5 Reasons Not to Declare Bankruptcy

Exploring the Downside: When Declaring Bankruptcy Might Not Be For You

Often, when individuals are grappling with overwhelming debt, they contemplate the idea of declaring bankruptcy. It may seem like the only way out, a fresh start, a clean slate. However, this financial manoeuvre is not always the ideal solution. Bankruptcy is accompanied by a multitude of negative implications that can persist for years and significantly impact various aspects of your life. This article will delve into the 5 reasons not to declare bankruptcy and why it should not be your initial go-to solution for debt relief.

1. The Devastating Impact on Credit Score

Declaring bankruptcy is synonymous with declaring a financial catastrophe. It is a declaration that you were unable to manage your debts, which severely tarnishes your credit score and rating. This damage lasts for a considerable duration, typically six to seven years, sometimes even longer, depending on the specific circumstances surrounding the bankruptcy.

Bankruptcy appearing on your credit report makes it extremely challenging to secure new loans, credit cards, and other credit products with reasonable interest rates. It creates a barrier if you’re planning to get a mortgage for a new house, rent a property or pass credit checks for new employment. Even after years, potential creditors may view you as a high-risk applicant, affecting your chances of securing loans in the future.

2. All Debts Are Not Wiped Clean

A widespread misconception about bankruptcy is that it erases all your debts. However, this is far from the truth. While declaring bankruptcy does deal with unsecured debts like credit cards, unsecured lines of credit, payday loans, and unpaid bills, it does not extend to secured debts such as mortgages or car loans.

Furthermore, certain types of loans like recent student loans (less than 7 years from when you stopped studying), alimony and child support payments, court-imposed fines or debts related to fraud remain unaffected by bankruptcy. Hence, depending on your debt type, declaring bankruptcy may not completely resolve your financial problems.

3. Risk to Your Assets

Declaring bankruptcy is not a simple process. It involves meeting with a Licensed Insolvency Trustee who assesses your income, assets, and debt to determine if you’re a suitable candidate for bankruptcy.

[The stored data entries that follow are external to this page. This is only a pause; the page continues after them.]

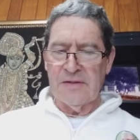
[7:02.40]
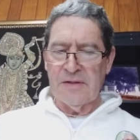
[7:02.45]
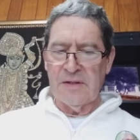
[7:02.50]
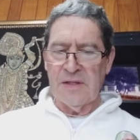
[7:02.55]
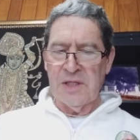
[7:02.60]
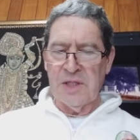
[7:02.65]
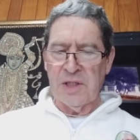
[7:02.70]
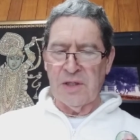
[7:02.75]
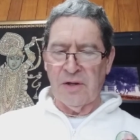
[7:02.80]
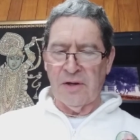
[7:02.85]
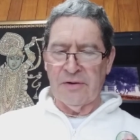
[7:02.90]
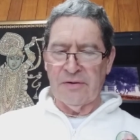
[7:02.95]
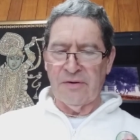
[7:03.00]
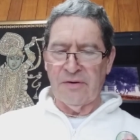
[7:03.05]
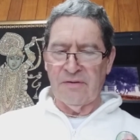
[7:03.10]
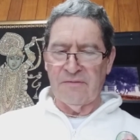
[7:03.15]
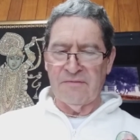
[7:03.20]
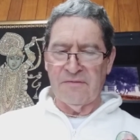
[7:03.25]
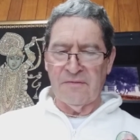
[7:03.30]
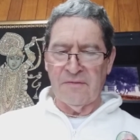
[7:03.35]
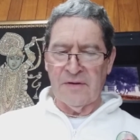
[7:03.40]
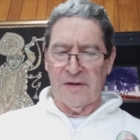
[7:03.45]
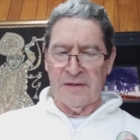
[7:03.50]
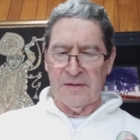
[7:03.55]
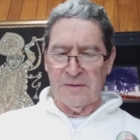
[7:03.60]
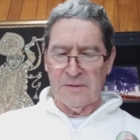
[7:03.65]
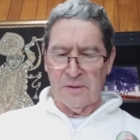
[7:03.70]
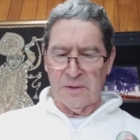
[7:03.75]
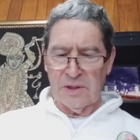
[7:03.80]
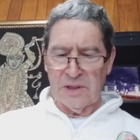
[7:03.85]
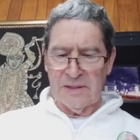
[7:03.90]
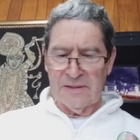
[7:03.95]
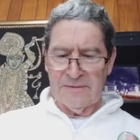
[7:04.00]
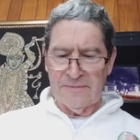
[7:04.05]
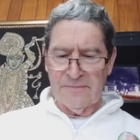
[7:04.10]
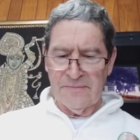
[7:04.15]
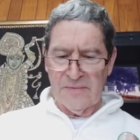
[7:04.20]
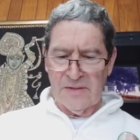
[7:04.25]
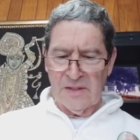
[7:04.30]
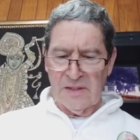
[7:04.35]
in honor of Radhakund.
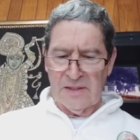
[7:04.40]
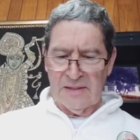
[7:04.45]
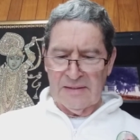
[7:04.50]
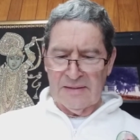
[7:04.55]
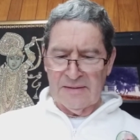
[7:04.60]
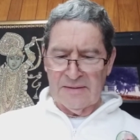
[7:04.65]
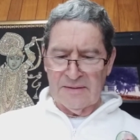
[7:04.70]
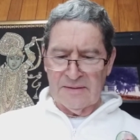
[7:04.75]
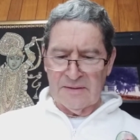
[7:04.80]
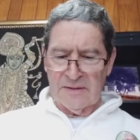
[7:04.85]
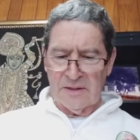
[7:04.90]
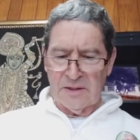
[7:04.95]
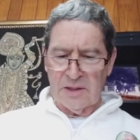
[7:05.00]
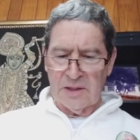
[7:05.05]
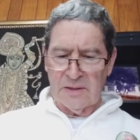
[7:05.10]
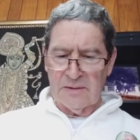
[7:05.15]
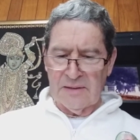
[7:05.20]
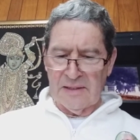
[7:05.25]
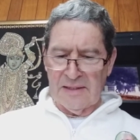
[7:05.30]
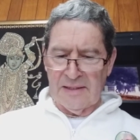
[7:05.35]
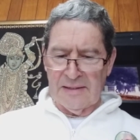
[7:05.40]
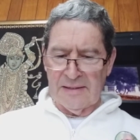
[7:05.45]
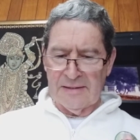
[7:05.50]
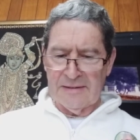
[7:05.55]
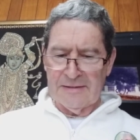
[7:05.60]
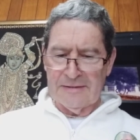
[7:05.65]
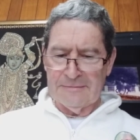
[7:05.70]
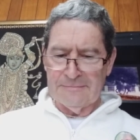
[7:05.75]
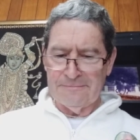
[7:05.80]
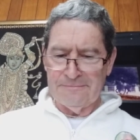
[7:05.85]
So um,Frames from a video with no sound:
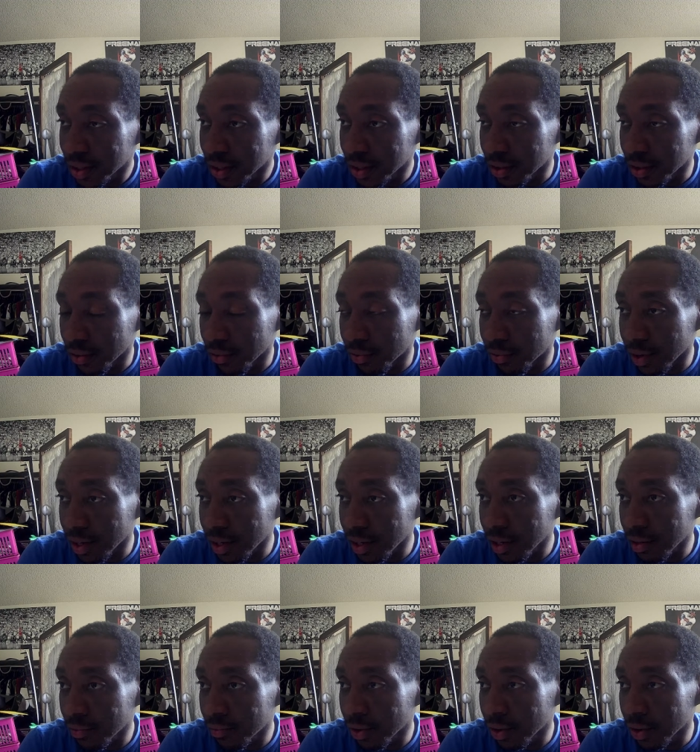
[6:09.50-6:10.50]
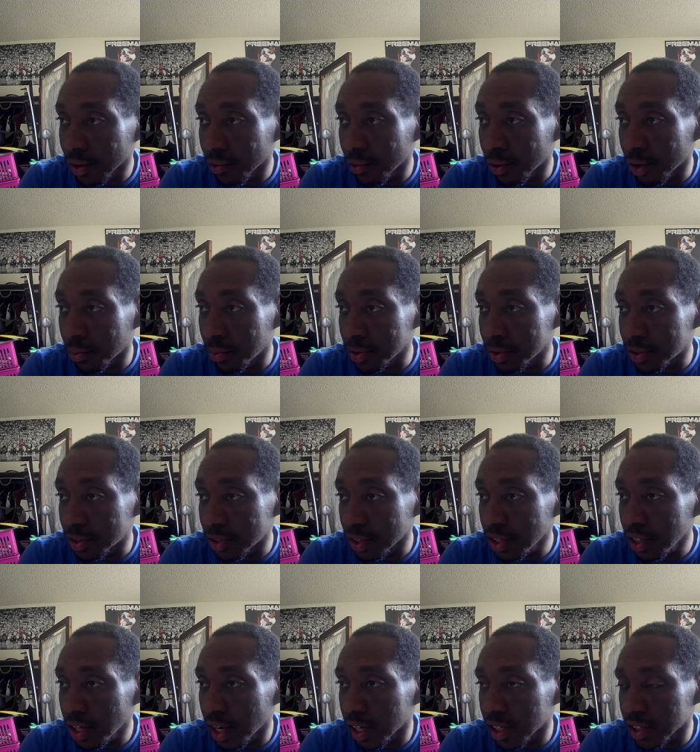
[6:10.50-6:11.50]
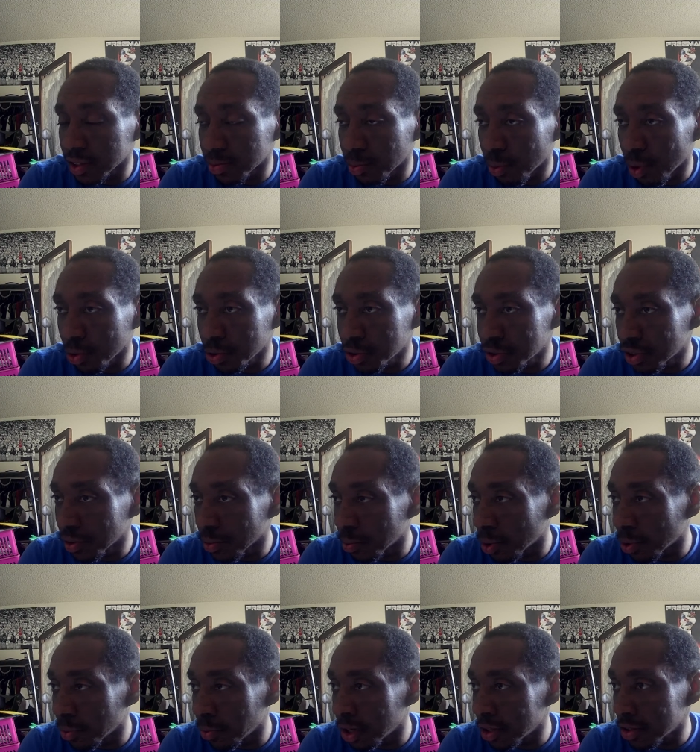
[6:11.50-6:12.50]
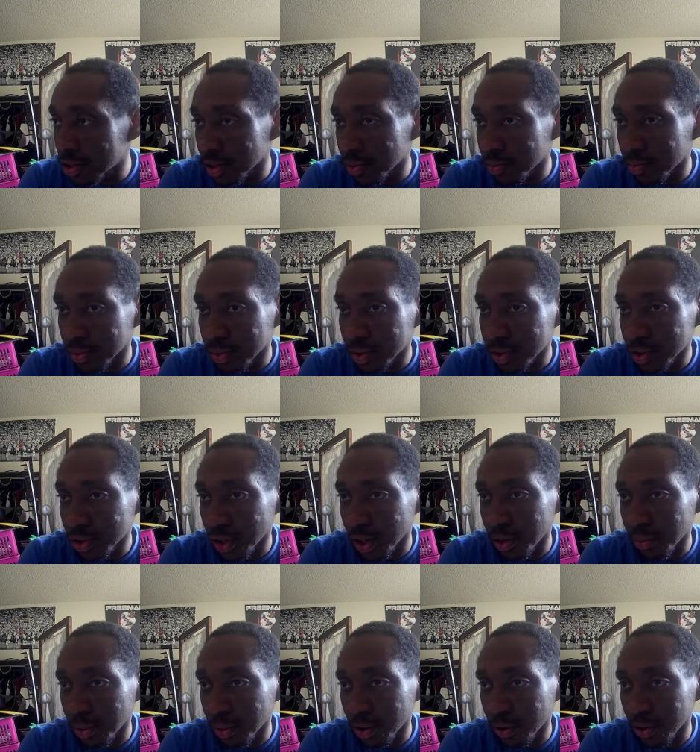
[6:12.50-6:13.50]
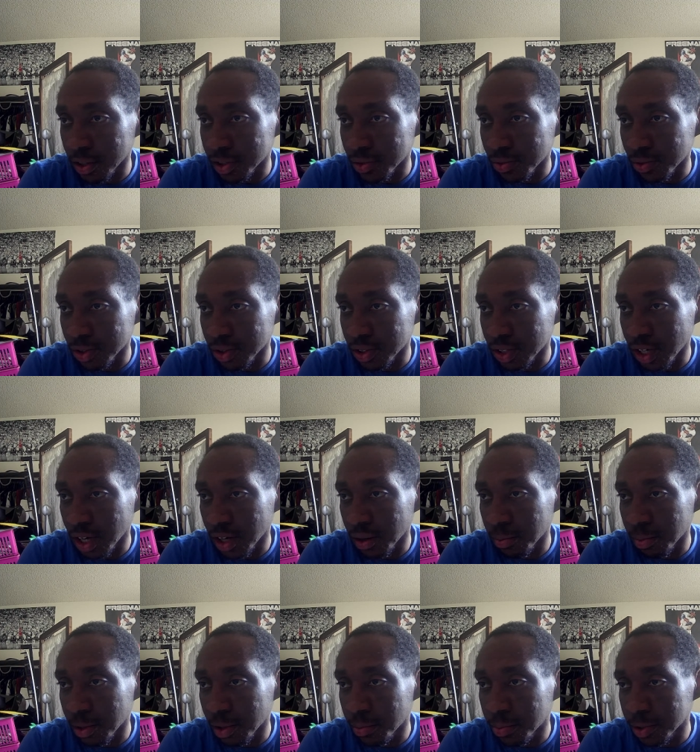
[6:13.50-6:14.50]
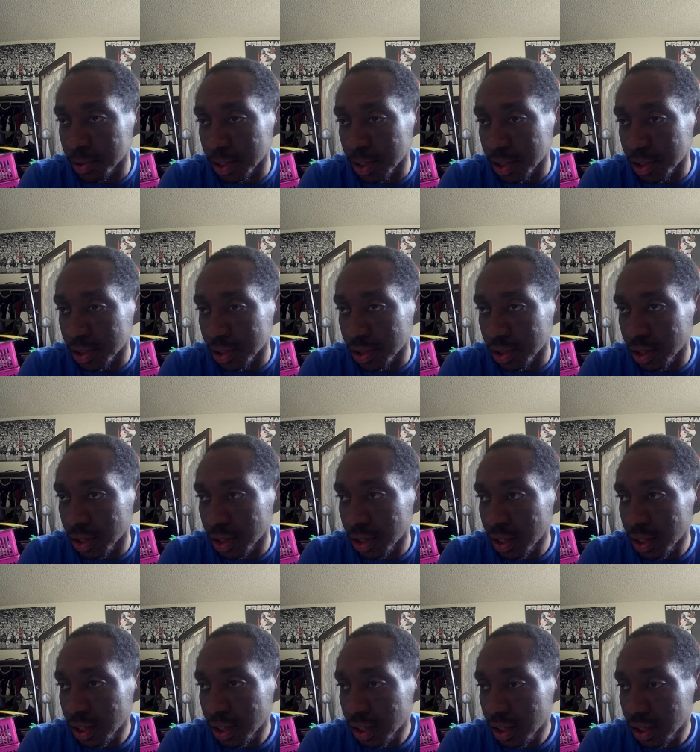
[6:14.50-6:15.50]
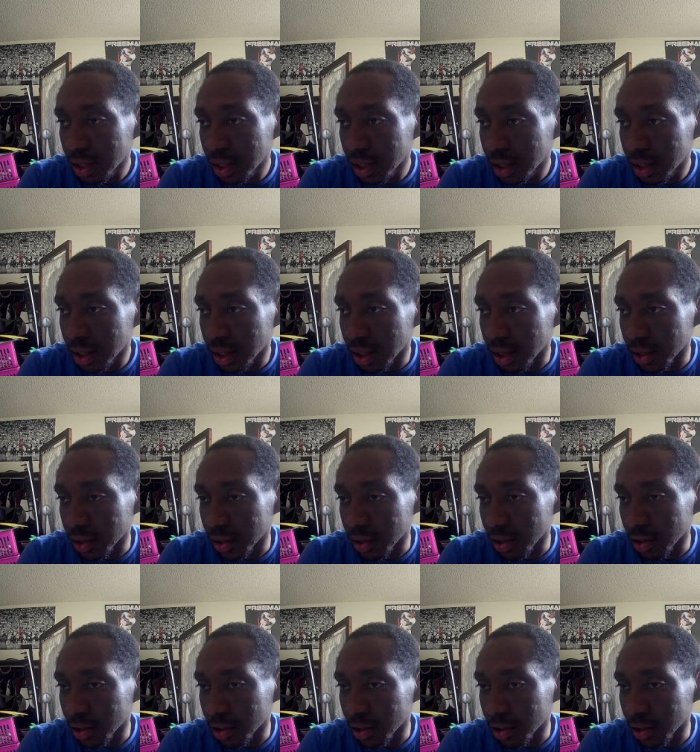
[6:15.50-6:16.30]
Defending very well. But City has most of the momentum trying to progress it once they got a bit of possession. They're going to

If you proceed with the bankruptcy, you run the risk of losing valuable assets.

Most consumers end up losing their Registered Education Savings Plans (RESPs) and tax refunds as the Trustee liquidates assets to pay off the debt. Contributions made to the Registered Retirement Savings Plan (RRSP) within the past 12 months and most of the equity in your home may also be at risk.

4. There Are Better Alternatives

One of the essential reasons not to declare bankruptcy is that there are other viable alternatives that can help you manage your debt without causing as much damage to your credit rating and financial health. These lesser-known options include debt management programs, debt consolidation, debt settlements, and consumer proposals.

It’s advisable to have a confidential meeting with a professional Credit Counsellor who can guide you regarding these avenues. They can evaluate your financial situation, answer your questions, and help you choose the best option for your needs.

5. The Cost and Time Involved

The bankruptcy process is not only costly but also time-consuming. The fees for your Trustee are approximately $1,800, and there are other administrative charges and additional payments to creditors based on your income level. These fees cover the Trustee’s work, court costs, and filing fees.

The bankruptcy process usually lasts between nine and 21 months (for a first bankruptcy), starting from when you file for bankruptcy to when you obtain your discharge. During this period, you need to report your income monthly to your Trustee, attend credit counseling appointments, and provide income tax information and other requested details to comply with the process.

Seeking Expert Advice

Understanding the implications of bankruptcy is critical as it’s a major life decision. Therefore, it’s well worth your time to consult with a Credit Counsellor who can help you determine if it’s the best option for you. These professionals can provide you with free, confidential bankruptcy information and guide you through your financial situation, helping you make a decision that benefits you and your family in the long run.

How to Contact BankruptcyCanada

You can easily reach out to BankruptcyCanada via phone, email, or an online chat. The appointments are free, confidential, and you can consult with a licensed professional in person or over the phone. This initial meeting is a judgment-free zone, and you are not obligated to take any further action.

Conclusion

While bankruptcy might seem like an attractive option to wipe out your debts, consider the long-term repercussions and explore other alternatives. It’s crucial to make a decision that is suitable for your situation and serves your best interests in the long run.